### WHAT YOU WILL DO
In the copy, include every entry exactly but none of the pictures.

### DATASET RECORDS

Segment Open

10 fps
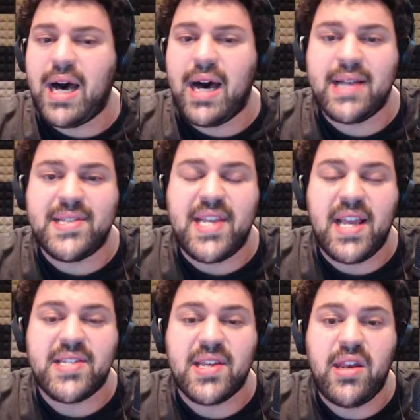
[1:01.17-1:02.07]

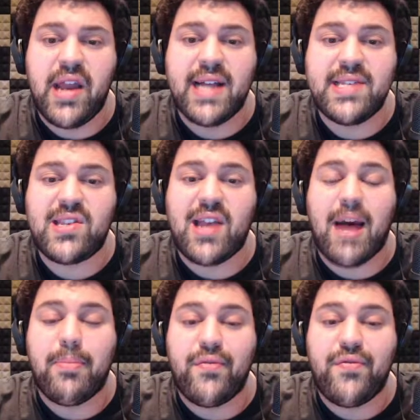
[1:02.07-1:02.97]
season
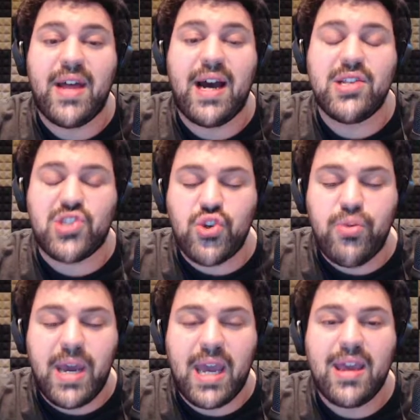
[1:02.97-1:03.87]
nonstop,
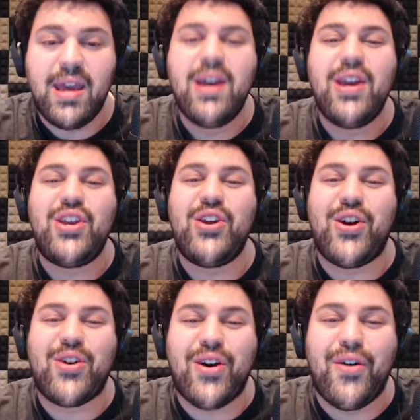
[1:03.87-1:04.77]
assuming you
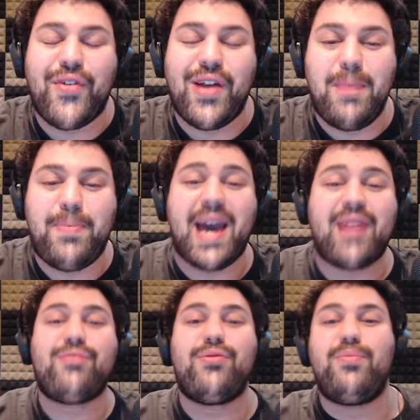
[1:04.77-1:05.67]
don't go for any
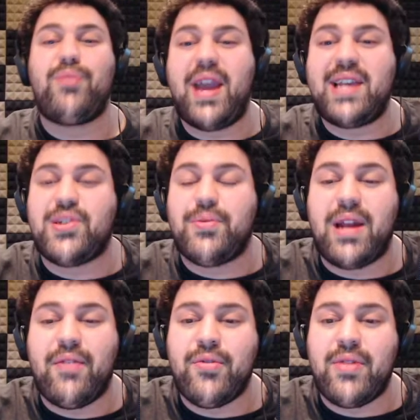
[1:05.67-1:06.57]
bathroom breaks or
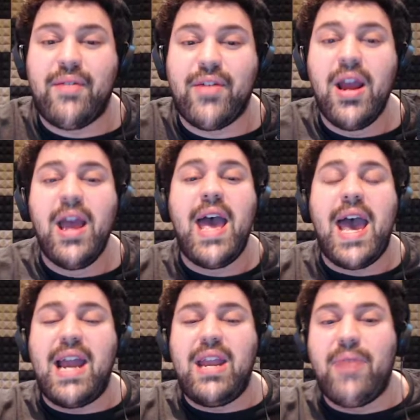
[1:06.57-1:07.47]
whatever.
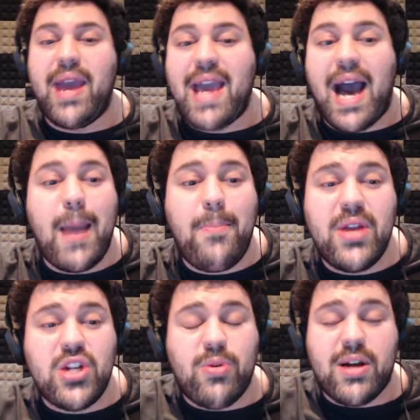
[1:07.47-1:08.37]
Anyway, I
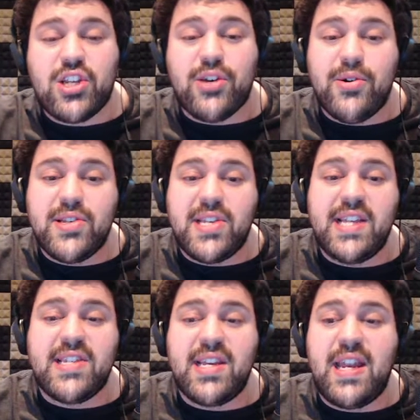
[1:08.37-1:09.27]
binge watched the whole
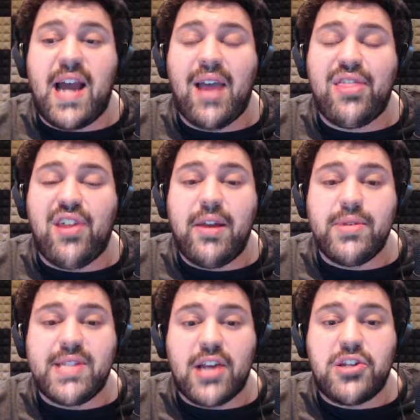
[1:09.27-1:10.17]
season. I thought it
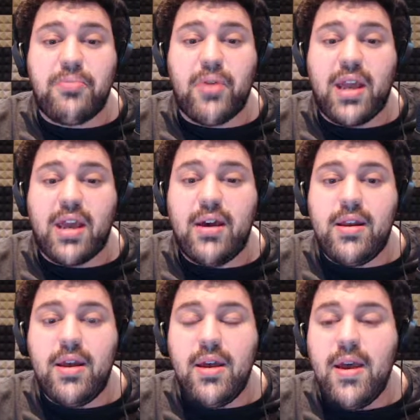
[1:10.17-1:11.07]
was actually pretty good.
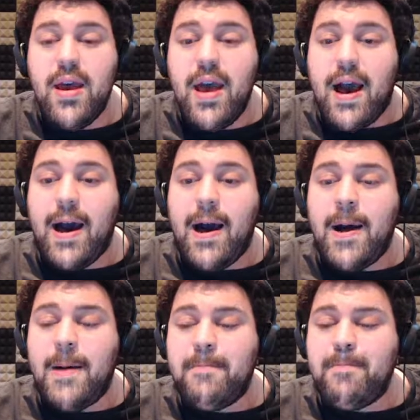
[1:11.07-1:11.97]

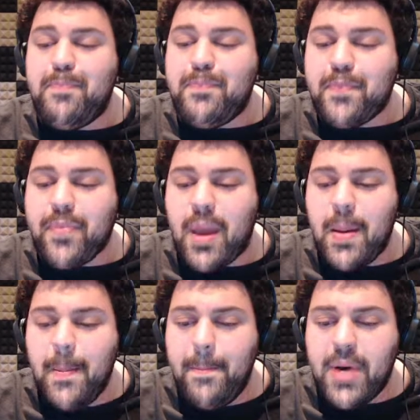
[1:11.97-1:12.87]

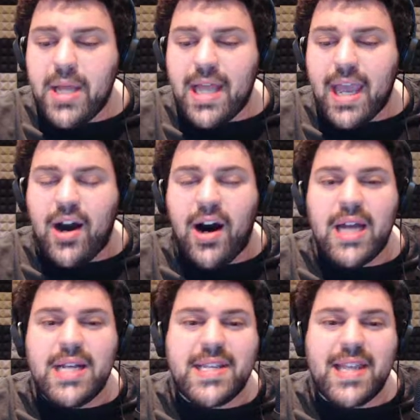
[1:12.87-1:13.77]
But like
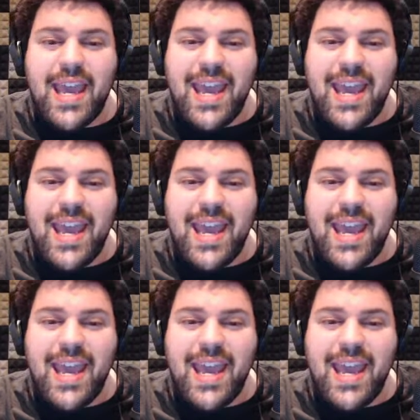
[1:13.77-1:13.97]
honestly,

Segment Closed

### PROBLEM SOLUTION
10 fps
[1:01.17-1:02.07]

[1:02.07-1:02.97]
season
[1:02.97-1:03.87]
nonstop,
[1:03.87-1:04.77]
assuming you
[1:04.77-1:05.67]
don't go for any
[1:05.67-1:06.57]
bathroom breaks or
[1:06.57-1:07.47]
whatever.
[1:07.47-1:08.37]
Anyway, I
[1:08.37-1:09.27]
binge watched the whole
[1:09.27-1:10.17]
season. I thought it
[1:10.17-1:11.07]
was actually pretty good.
[1:11.07-1:11.97]

[1:11.97-1:12.87]

[1:12.87-1:13.77]
But like
[1:13.77-1:13.97]
honestly,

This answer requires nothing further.